1.6. Resolusi
konflik (conflict resolution) memiliki makna yang berbeda-beda menurut
para ahli yang fokus meneliti tentang konflik. Weitzman & Weitzman mendefinisikan resolusi konflik
sebagai sebuah tindakan pemecahan masalah bersama (solve a problem together).
[1]Lain
halnya dengan Fisher et al (2001:7) yang menjelaskan bahwa resolusi konflik
adalah usaha menangani sebab-sebab konflik dan berusaha membangun hubungan baru
yang bisa tahan lama di antara kelompok-kelompok yang berseteru.
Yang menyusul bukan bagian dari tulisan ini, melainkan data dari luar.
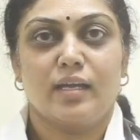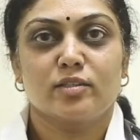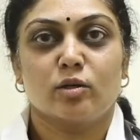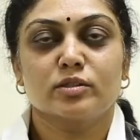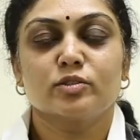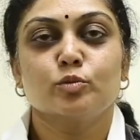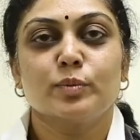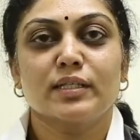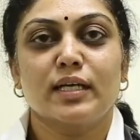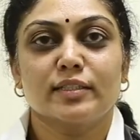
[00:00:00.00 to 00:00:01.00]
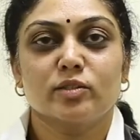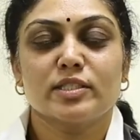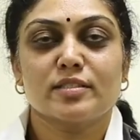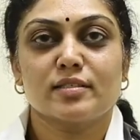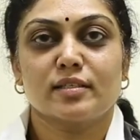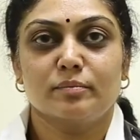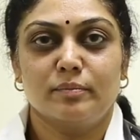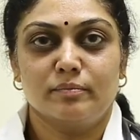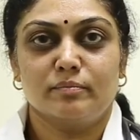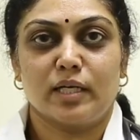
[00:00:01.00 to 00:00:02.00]
I, Doctor Roopa, cardiologist at
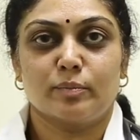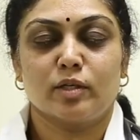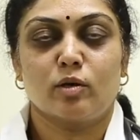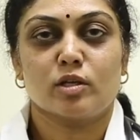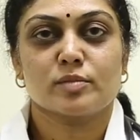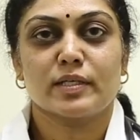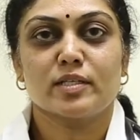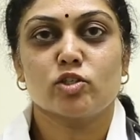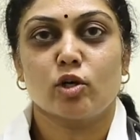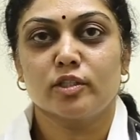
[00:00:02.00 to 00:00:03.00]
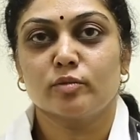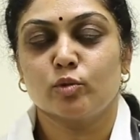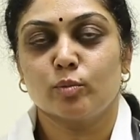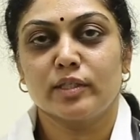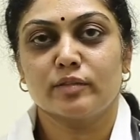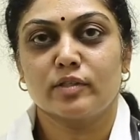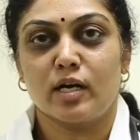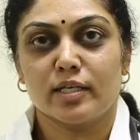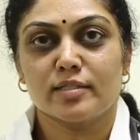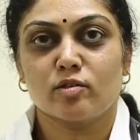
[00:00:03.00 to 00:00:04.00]
Manipal Hospital, joined the movement of
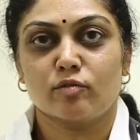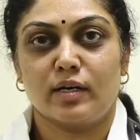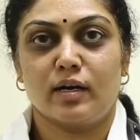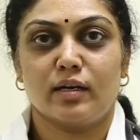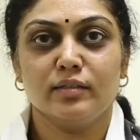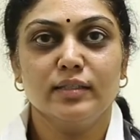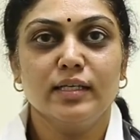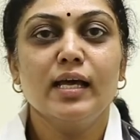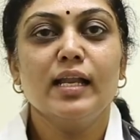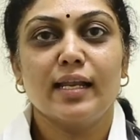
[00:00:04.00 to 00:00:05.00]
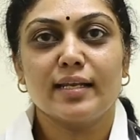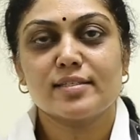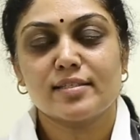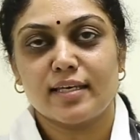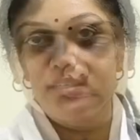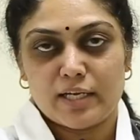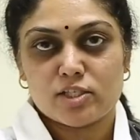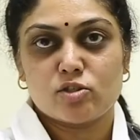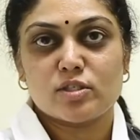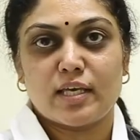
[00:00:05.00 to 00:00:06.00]
Guardians of Heart. Let's take
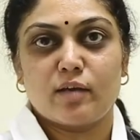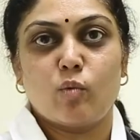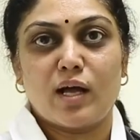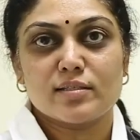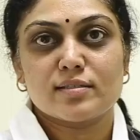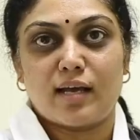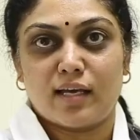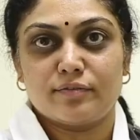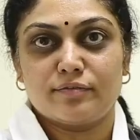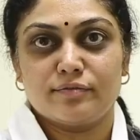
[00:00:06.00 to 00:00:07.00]
pledge to save one's life.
Sedangkan menurut Mindes
(2006:24), resolusi
konflik merupakan kemampuan untuk menyelesaikan perbedaan dengan yang lainnya
dan merupakan aspek penting dalam pembangunuan sosial dan moral yang memerlukan
keterampilan dan penilaian untuk bernegoisasi, kompromi serta mengembangkan
rasa keadilan.[2]
Menurut
Maftuh resolusi konflik (conflict
resolution) adalah upaya untuk menyelesaikan, mencegah, atau mengatasi
konflik. Dalam pernyataan lebih lanjut disebutkan bahwa resolusi konflik dapat
digunakan secara bergantian dengan pengelolaan konflik (conflict management) yang tidak mempunyai perbedaan mendasar antara
keduanya”. Untuk menyelesaikan konflik antar kelompok sosial-kultural
memerlukan pengelolaan lingkungan dalam waktu lama, seperti penyelesaian
konflik yang terjadi di perusahaan, masyarakat, dan Negara. [3]
Meskipun
demikian, baik resolusi maupun pengelolaan keragaman etnis keduanya melibatkan
tiga strategi untuk menyelesaikan konflik, yakni: pertama penyelesaian
konflik kekerasan oleh pihak-pihak yang berkonflik (negosiasi); kedua
penyelesaian
konflik kekerasan dengan bantuan pihak ketiga yang netral (mediasi); dan ketiga penyelesaian konflik kekerasan melalui
keputusan atau kebijakan
pihak ketiga (arbitrasi).
Simon
Fisher dkk (2000:7) juga menegaskan bahwa pengelolaan konflik berbeda jauh dari
resolusi konflik dimana yang pertama bertujuan membatasi dan menghindari
kekerasan dengan mendorong perubahan perilaku positif bagi pihak-pihak yang
berkonflik. Sedangkan yang kedua berusaha secara terarah untuk menangani
sebab-sebab konflik dan berusaha membangun hubungan baru antara
kelompok-kelompok yang berkonflik. Dengan demikian, pengelolaan konflik menurut Fisher berkemungkinan
menyelesaikan konflik kekerasan secara permanen dalam jangka panjang.
Sudut
pandang lain tidak hanya memberikan definisi namun juga pada aktor yang
terlibat dalam resolusi konflik. Pandangan mengenai siapa pelaku resolusi
konflik dalam perkembangan generasi telah mengalami berbagai perubahan. Pada
awalnya pelaku resolusi konflik dilakukan melalui pendekatan state-centric. Dimana peran pemerintah
(serta berbagai lembaga negara) menjadi satu-satunya organ yang dapat berperan
dalam resolusi konflik. Selanjutnya berkembang pula pada civil society dan berkurangnya state
centric. Perkembangan selanjutnya menunjukkan bahwa resolusi konflik dapat
dikonstruksikan pada pada arsitektur kompleks dan komplementar.
Demikian
pula sudut pandang mengenai tahapan dalam resolusi konflik memberikan perbedaan
dalam bagaimana resolusi konflik berjalan. Menurut Wirawan menunjukkan perlunya
intervensi pihak ketiga. Dimana keputusan intervensi pihak ketiga nantinya
final dan mengikat. Kedua, Mediasi. Mediasi ini adalah cara penyelesaian
konflik melalui pihak ketiga juga yang disebut sebagai mediator. Ketiga, Rekonsialisasi.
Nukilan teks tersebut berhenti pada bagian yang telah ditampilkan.